L’amore, quindi, che è visto in tutte le sue sfaccettature, quello per i propri cari defunti (Li ho riconosciuti a pelo d'acqua,e rano le anime dei miei cari tornati in altra forma a rendermi omaggio.), quello contrastato che stancamente si trascina alla sua fine (Convivio forzato esibito ostentato. Neanche lo spazio di un caffè una telefonata segreta un libro galeotto. Si contano i like per misurare la riuscita dell'inganno.Si indossano gli abiti della festa), quello di un legame già finito, ma che ci si ostina a mantenere in vita (filo che rammenda strappi non voluti), quello che ormai cessato senza speranza si trasforma in delusione rabbiosa, in odio ossessivo ( possa bruciare nel tuo fuoco fatuo ).  Ma, se non c’è più l’amore, cosa resta? Come è possibile procedere non a tentoni in un’esistenza apparentemente senza meta? La soluzione c’è ed è nello scavare in noi stessi, nello scoperchiare gli angoli più reconditi del nostro animo, nel gridare la nostra presenza aprendoci al mondo grazie a un’arte sublime, la poesia ( Fu il caso o la buona sorte la poesia fatta persona che ripulì la polvere tiranna e lucidò ingranaggi senza vita. Riprendo la mia corsa ). Sì, alla fin fine, partendo da una nota irriverente siamo infine approdati a qualcosa di riverente, alla gioia di poter dare tutto se stessi con la poesia, che è comunque sempre un atto d’amore.

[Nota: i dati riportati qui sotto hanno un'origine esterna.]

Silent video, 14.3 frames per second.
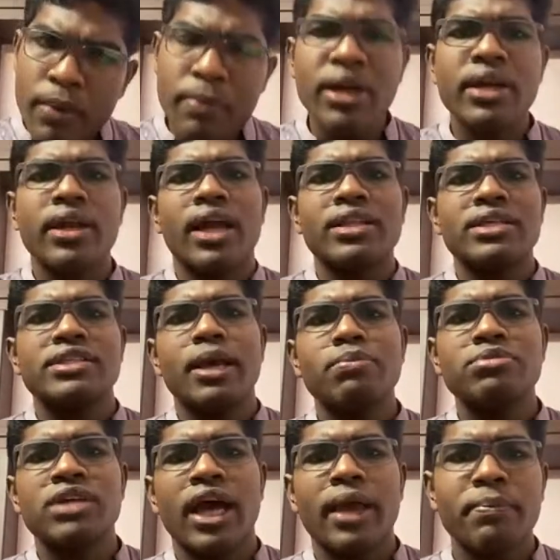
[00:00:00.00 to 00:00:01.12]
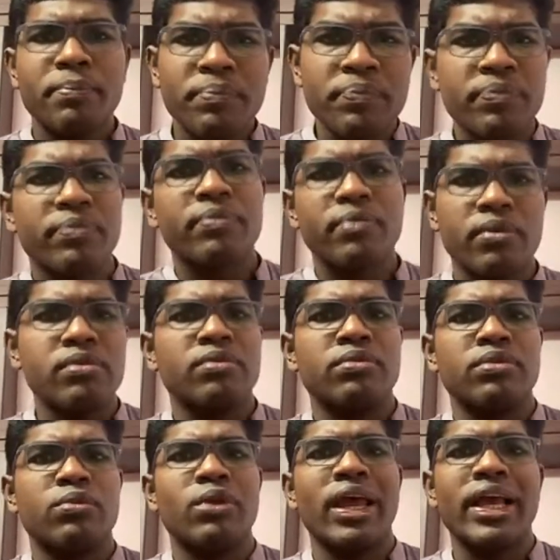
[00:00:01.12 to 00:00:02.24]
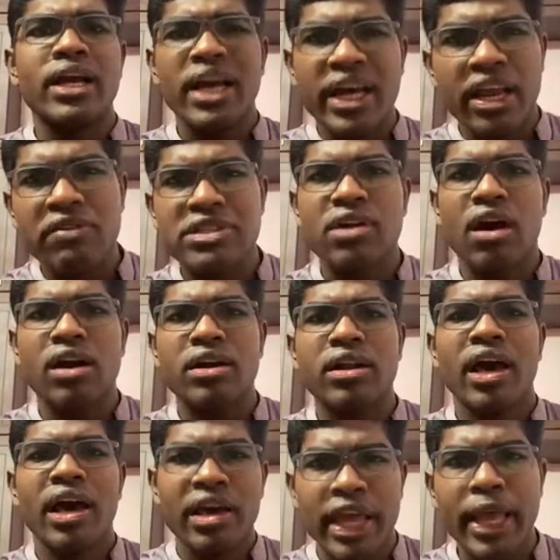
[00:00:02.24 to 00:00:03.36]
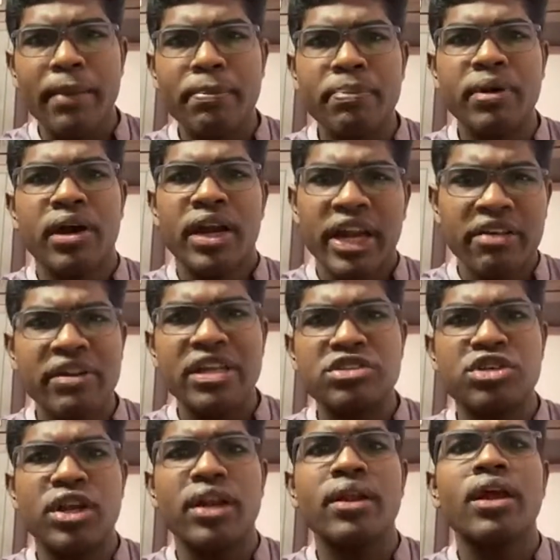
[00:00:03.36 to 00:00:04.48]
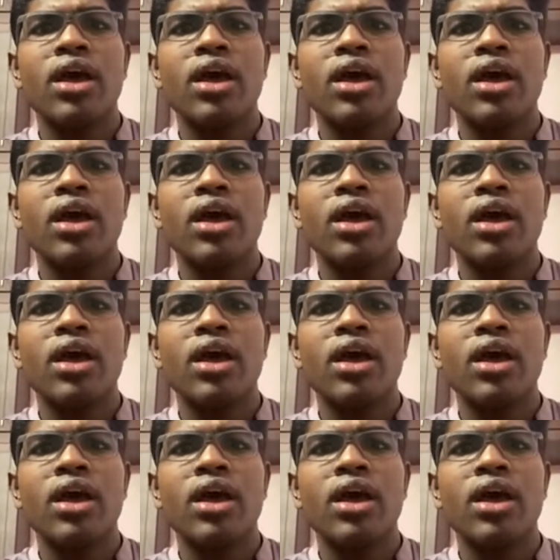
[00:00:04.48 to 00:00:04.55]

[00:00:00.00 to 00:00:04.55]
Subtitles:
but at the same time, like grievous heart, rape definition,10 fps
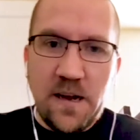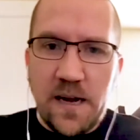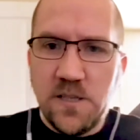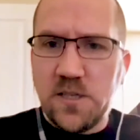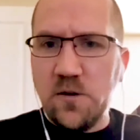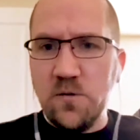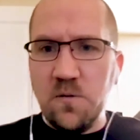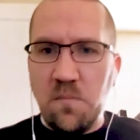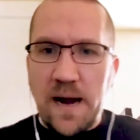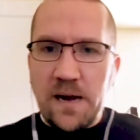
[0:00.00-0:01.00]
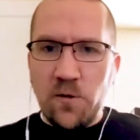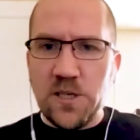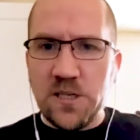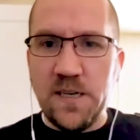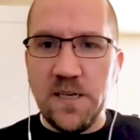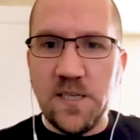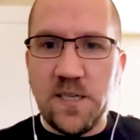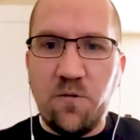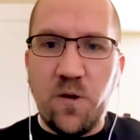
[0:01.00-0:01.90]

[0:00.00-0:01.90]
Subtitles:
And so my question is if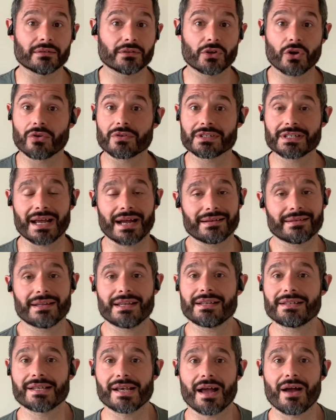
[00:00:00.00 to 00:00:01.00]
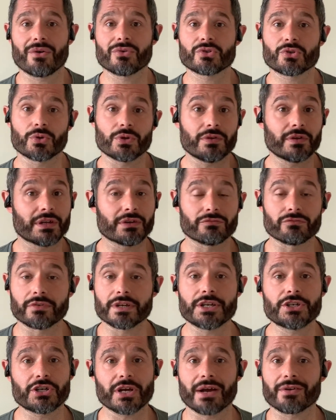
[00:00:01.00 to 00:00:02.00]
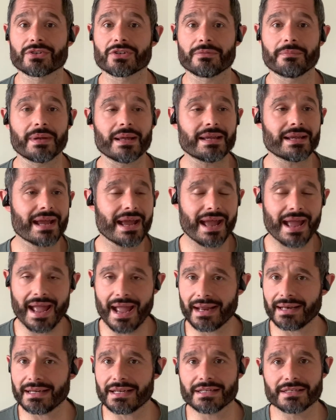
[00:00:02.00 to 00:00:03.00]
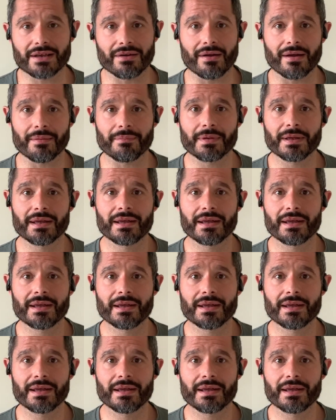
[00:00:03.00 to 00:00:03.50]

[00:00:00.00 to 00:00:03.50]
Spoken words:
contact details so you can reach out to me anytime.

E quindi allora dico grazie, poesia, ma anche grazie Claudia Piccinno.

Claudia Piccinno ​nasce a Lecce nel 1970, ma si trasferisce giovanissima in Lombardia e poi in Emilia Romagna dove attualmente vive. Presente in oltre sessanta raccolte antologiche, già membro di giuria in vari premi letterari a carattere nazionale e internazionale.
Insegnante di ruolo nella scuola primaria, Laurea in Lingue e Letterature straniere.